When a farm family moves away from the old homestead where its folks may have lived for generations, it is customary to sell the farm implements, livestock and household goods at a public auction.

Then, for the first time in many, many years, the contents of the attic are brought out into the light of day. Broken furniture, trunks packed with out-of-style clothes, dusty books, odd dishes, old pictures and a hodgepodge of knickknacks are heaped on the lawn and sold in mixed lots. It seems like a violation of privacy to have these poor treasures exposed to the eyes of the curious -- and none more so than the cherished toys of children -- children now grown old or gone away or dead.

A rocking horse, perhaps made in some wood shed with a few simple tools, has remnants of a tail and mane made of real horse hair. The scratches and worn spots show that, over the years, it had been ridden hard and repainted several times. A doll's cradle, or a two-story doll's house with an open side, sleds with oaken runners, and little farm wagons -- all of them homemade -- are stored in many an attic.

In times past, youngsters made many of their own playthings with a little help and advice from their elders. Games were played with balls wound from yarn unraveled from worn-out wool socks, then tightly stitched to hold their shape. Kites were built and flown but good kite strings were scarce. Wooden spools empty of sewing thread were prized possessions useful wherever wheels or pulleys were needed. Small fry rode stick horses with shouted "Giddaps" and "Whoas". Older and bolder boys and girls got up in the world on stilts -- sometimes only a pair of slender ash saplings with crotches at the right height for the feet.

With a little know-how and a sharp knife several kinds of noise- makers could be created. Willow whistles were made in spring when the trees were full of sap. A straight piece cut from a branch or a sprout was tapped on all sides until the tube of bark was loosened enough to be slipped off of the woody core. With a mouthpiece formed at one end, and the slippery core slid in and out of the open end of the tube, a skilled performer could play Yankee Doodle.

A popgun that shot paper wads was made from a piece of elderberry or sumac stem. The center of soft pith was punched out and a wooden plunger whittled to fit it.
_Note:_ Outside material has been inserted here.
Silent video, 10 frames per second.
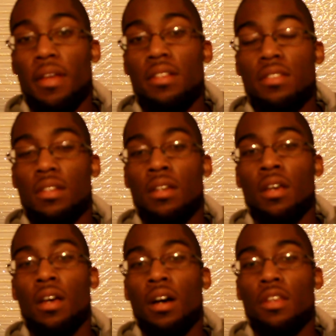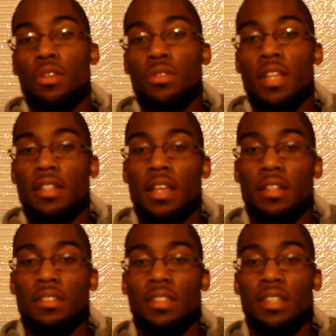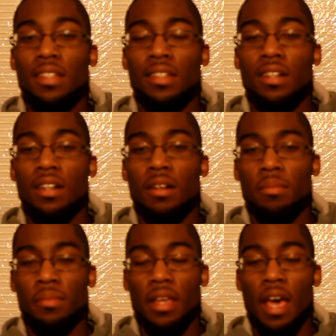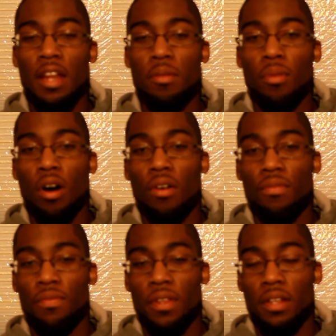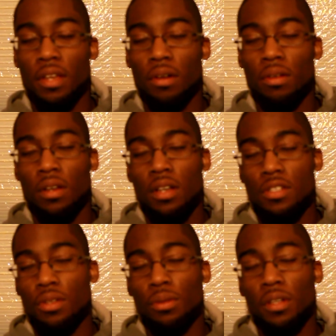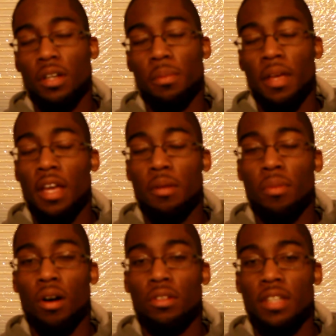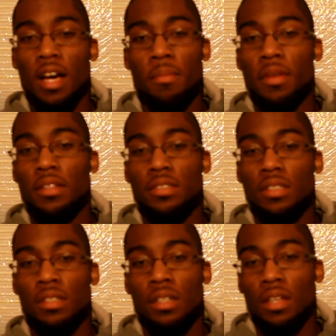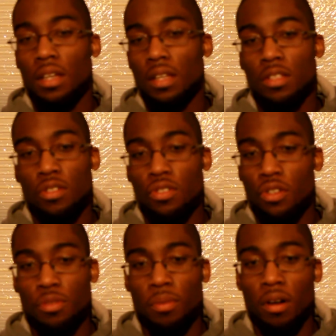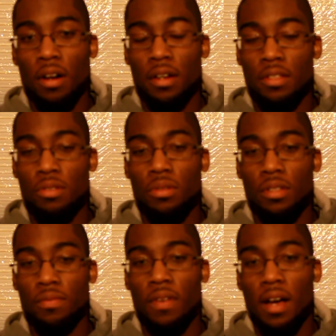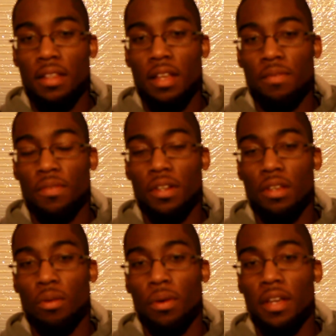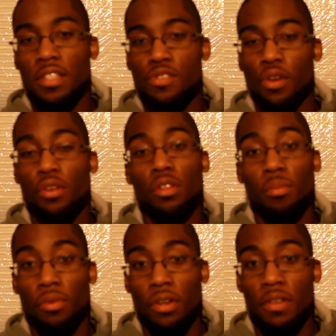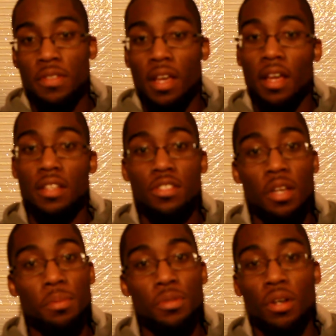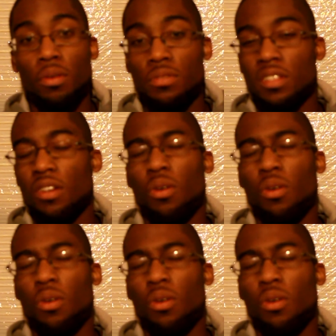Menza use that technique in a Cannonball video. So look up Cannonball Don Menza in your search bar, and you can find that video where he circular breathes and subtones.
To fire the gun, a well-chewed paper wad was pushed almost through the tube and then a second one was rammed through. Air compressed between the two shot the first wad out with a satisfying bang. A smaller model made from the hollow quill of a large goose or turkey feather shot pellets cut from a slice of raw potato.

A bull roarer was a flat thin piece of wood, about six inches long and as wide as two fingers, with a yard of twine attached to one end. When whirled rapidly around the head it rumbled like an angry bull.

Indian youngsters, like pioneer children, shared in making the family's livelihood and were too busy for much idle play. They learned by imitating their elders. Just as the men of the tribe hunted big game, Indian boys hunted rabbits and other small animals with bow and arrow. In some tribes they practiced marksmanship in a game played by throwing darts or shooting arrows through a rolling hoop. Girl's mimicked the work of the squaws. They had doll papooses and among the Indians of the Great Plains, the girls built doll teepees for them.

Young Americans of this Atomic Age have more toys and more time to play with them than any other children, past or present. Unfortunately, they are still cheated because the toys are factory-made. They miss most of the fun and the sense of pride that comes from building their own.